» **Problem details**
Output every entry below word for word, minus the images.
========================================================================
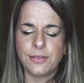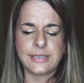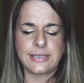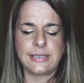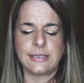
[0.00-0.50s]

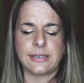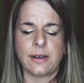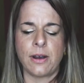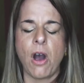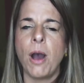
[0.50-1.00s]
This is
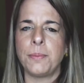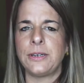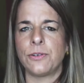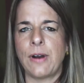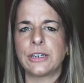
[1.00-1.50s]
uh,
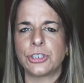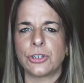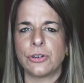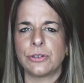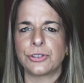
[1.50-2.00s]

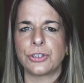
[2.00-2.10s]
omnidirectional,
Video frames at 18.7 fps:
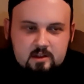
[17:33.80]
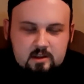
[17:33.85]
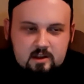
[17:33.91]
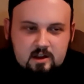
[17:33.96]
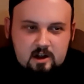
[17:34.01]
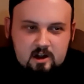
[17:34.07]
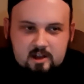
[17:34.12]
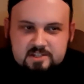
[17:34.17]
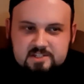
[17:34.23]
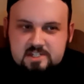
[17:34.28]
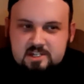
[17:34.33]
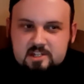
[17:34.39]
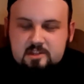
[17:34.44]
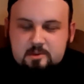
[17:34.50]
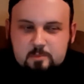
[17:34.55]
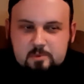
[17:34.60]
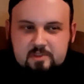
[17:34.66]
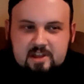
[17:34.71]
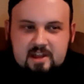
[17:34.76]
Austin, the
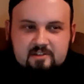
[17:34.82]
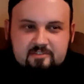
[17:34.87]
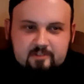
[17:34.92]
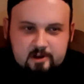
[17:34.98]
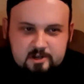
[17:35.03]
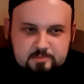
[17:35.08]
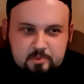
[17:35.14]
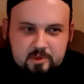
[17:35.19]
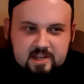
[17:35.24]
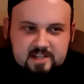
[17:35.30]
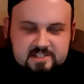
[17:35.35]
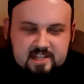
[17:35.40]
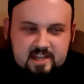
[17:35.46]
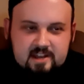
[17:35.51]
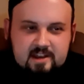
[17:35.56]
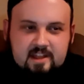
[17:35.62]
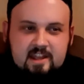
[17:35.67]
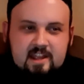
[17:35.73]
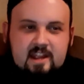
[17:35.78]
one that got first place
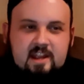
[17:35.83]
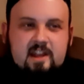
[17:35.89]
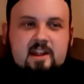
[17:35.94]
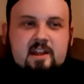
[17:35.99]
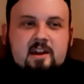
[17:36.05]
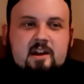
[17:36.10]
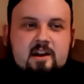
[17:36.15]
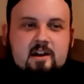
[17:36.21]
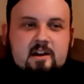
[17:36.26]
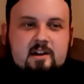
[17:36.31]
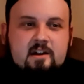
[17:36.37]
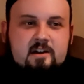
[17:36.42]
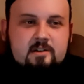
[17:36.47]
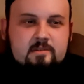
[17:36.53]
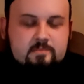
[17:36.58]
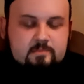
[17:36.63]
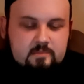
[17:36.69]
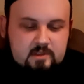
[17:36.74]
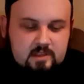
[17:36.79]
that day.
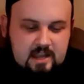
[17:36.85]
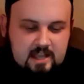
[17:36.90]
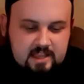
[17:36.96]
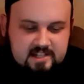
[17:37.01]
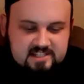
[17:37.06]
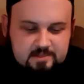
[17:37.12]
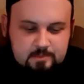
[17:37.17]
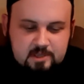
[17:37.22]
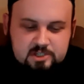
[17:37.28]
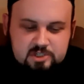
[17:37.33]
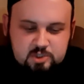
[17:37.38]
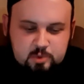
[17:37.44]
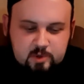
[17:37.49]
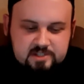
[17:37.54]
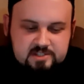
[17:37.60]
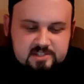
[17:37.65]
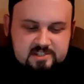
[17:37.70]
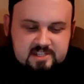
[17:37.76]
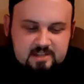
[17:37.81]
I like some of his
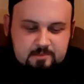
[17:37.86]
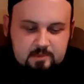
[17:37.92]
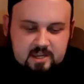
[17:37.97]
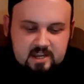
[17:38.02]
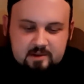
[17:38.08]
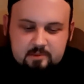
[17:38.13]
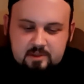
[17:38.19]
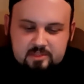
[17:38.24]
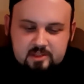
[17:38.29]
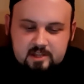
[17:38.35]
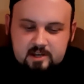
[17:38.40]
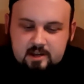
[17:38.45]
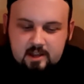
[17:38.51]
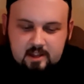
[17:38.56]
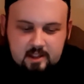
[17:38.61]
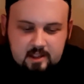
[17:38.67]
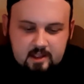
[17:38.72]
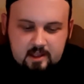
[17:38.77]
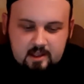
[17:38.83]
choices he made with it.
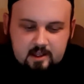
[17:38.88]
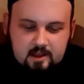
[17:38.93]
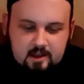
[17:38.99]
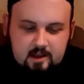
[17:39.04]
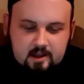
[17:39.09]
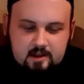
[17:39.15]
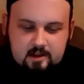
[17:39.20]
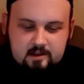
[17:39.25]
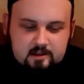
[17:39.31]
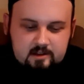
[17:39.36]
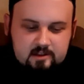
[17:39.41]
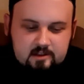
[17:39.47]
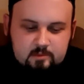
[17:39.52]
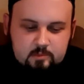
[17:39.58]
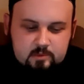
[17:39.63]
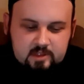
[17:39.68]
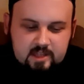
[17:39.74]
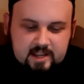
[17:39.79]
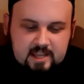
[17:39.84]

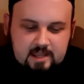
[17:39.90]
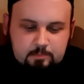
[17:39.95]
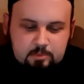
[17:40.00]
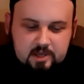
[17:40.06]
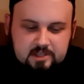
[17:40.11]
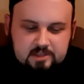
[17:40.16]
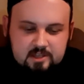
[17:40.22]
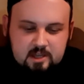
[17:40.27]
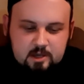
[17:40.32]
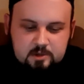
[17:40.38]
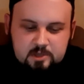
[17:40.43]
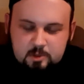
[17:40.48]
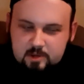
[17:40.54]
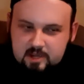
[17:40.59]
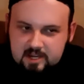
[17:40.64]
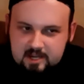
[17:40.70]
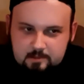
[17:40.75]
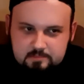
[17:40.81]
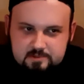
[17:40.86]
Like, he played the Goku
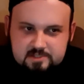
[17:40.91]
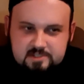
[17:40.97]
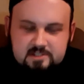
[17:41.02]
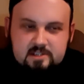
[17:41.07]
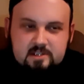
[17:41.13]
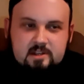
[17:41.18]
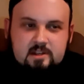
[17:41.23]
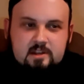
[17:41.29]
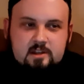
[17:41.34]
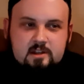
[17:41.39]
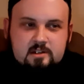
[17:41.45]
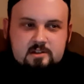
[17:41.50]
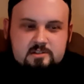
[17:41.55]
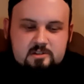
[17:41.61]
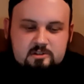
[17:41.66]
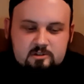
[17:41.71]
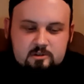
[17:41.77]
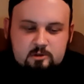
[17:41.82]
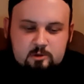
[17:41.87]
Apes
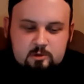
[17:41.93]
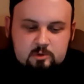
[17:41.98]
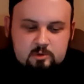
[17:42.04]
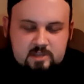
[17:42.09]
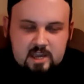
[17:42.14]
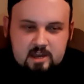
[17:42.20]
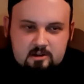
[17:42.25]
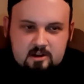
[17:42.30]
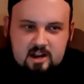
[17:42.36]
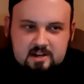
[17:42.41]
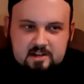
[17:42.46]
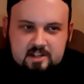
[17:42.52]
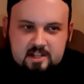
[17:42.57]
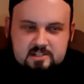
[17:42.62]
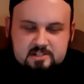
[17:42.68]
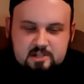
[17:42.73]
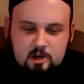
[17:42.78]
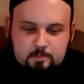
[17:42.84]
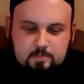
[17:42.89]
to counteract
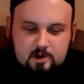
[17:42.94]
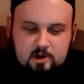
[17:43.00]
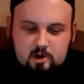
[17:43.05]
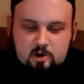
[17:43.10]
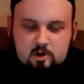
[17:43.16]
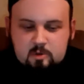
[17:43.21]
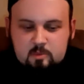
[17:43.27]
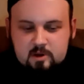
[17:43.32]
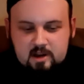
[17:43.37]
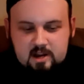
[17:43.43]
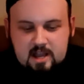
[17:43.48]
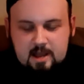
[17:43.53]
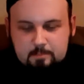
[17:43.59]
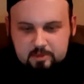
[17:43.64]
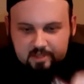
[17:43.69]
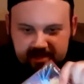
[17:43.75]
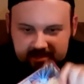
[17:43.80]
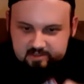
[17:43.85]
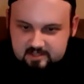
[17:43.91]
against Topo, where I
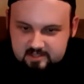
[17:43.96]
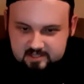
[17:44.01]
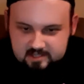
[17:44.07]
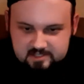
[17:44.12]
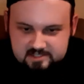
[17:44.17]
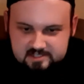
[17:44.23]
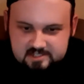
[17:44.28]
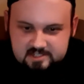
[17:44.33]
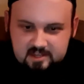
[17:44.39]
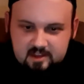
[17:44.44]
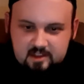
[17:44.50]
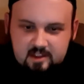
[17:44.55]
played this.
========================================================================
» **Worked solution**
[0.00-0.50s]

[0.50-1.00s]
This is
[1.00-1.50s]
uh,
[1.50-2.00s]

[2.00-2.10s]
omnidirectional,
Video frames at 18.7 fps:
[17:33.80]
[17:33.85]
[17:33.91]
[17:33.96]
[17:34.01]
[17:34.07]
[17:34.12]
[17:34.17]
[17:34.23]
[17:34.28]
[17:34.33]
[17:34.39]
[17:34.44]
[17:34.50]
[17:34.55]
[17:34.60]
[17:34.66]
[17:34.71]
[17:34.76]
Austin, the
[17:34.82]
[17:34.87]
[17:34.92]
[17:34.98]
[17:35.03]
[17:35.08]
[17:35.14]
[17:35.19]
[17:35.24]
[17:35.30]
[17:35.35]
[17:35.40]
[17:35.46]
[17:35.51]
[17:35.56]
[17:35.62]
[17:35.67]
[17:35.73]
[17:35.78]
one that got first place
[17:35.83]
[17:35.89]
[17:35.94]
[17:35.99]
[17:36.05]
[17:36.10]
[17:36.15]
[17:36.21]
[17:36.26]
[17:36.31]
[17:36.37]
[17:36.42]
[17:36.47]
[17:36.53]
[17:36.58]
[17:36.63]
[17:36.69]
[17:36.74]
[17:36.79]
that day.
[17:36.85]
[17:36.90]
[17:36.96]
[17:37.01]
[17:37.06]
[17:37.12]
[17:37.17]
[17:37.22]
[17:37.28]
[17:37.33]
[17:37.38]
[17:37.44]
[17:37.49]
[17:37.54]
[17:37.60]
[17:37.65]
[17:37.70]
[17:37.76]
[17:37.81]
I like some of his
[17:37.86]
[17:37.92]
[17:37.97]
[17:38.02]
[17:38.08]
[17:38.13]
[17:38.19]
[17:38.24]
[17:38.29]
[17:38.35]
[17:38.40]
[17:38.45]
[17:38.51]
[17:38.56]
[17:38.61]
[17:38.67]
[17:38.72]
[17:38.77]
[17:38.83]
choices he made with it.
[17:38.88]
[17:38.93]
[17:38.99]
[17:39.04]
[17:39.09]
[17:39.15]
[17:39.20]
[17:39.25]
[17:39.31]
[17:39.36]
[17:39.41]
[17:39.47]
[17:39.52]
[17:39.58]
[17:39.63]
[17:39.68]
[17:39.74]
[17:39.79]
[17:39.84]

[17:39.90]
[17:39.95]
[17:40.00]
[17:40.06]
[17:40.11]
[17:40.16]
[17:40.22]
[17:40.27]
[17:40.32]
[17:40.38]
[17:40.43]
[17:40.48]
[17:40.54]
[17:40.59]
[17:40.64]
[17:40.70]
[17:40.75]
[17:40.81]
[17:40.86]
Like, he played the Goku
[17:40.91]
[17:40.97]
[17:41.02]
[17:41.07]
[17:41.13]
[17:41.18]
[17:41.23]
[17:41.29]
[17:41.34]
[17:41.39]
[17:41.45]
[17:41.50]
[17:41.55]
[17:41.61]
[17:41.66]
[17:41.71]
[17:41.77]
[17:41.82]
[17:41.87]
Apes
[17:41.93]
[17:41.98]
[17:42.04]
[17:42.09]
[17:42.14]
[17:42.20]
[17:42.25]
[17:42.30]
[17:42.36]
[17:42.41]
[17:42.46]
[17:42.52]
[17:42.57]
[17:42.62]
[17:42.68]
[17:42.73]
[17:42.78]
[17:42.84]
[17:42.89]
to counteract
[17:42.94]
[17:43.00]
[17:43.05]
[17:43.10]
[17:43.16]
[17:43.21]
[17:43.27]
[17:43.32]
[17:43.37]
[17:43.43]
[17:43.48]
[17:43.53]
[17:43.59]
[17:43.64]
[17:43.69]
[17:43.75]
[17:43.80]
[17:43.85]
[17:43.91]
against Topo, where I
[17:43.96]
[17:44.01]
[17:44.07]
[17:44.12]
[17:44.17]
[17:44.23]
[17:44.28]
[17:44.33]
[17:44.39]
[17:44.44]
[17:44.50]
[17:44.55]
played this.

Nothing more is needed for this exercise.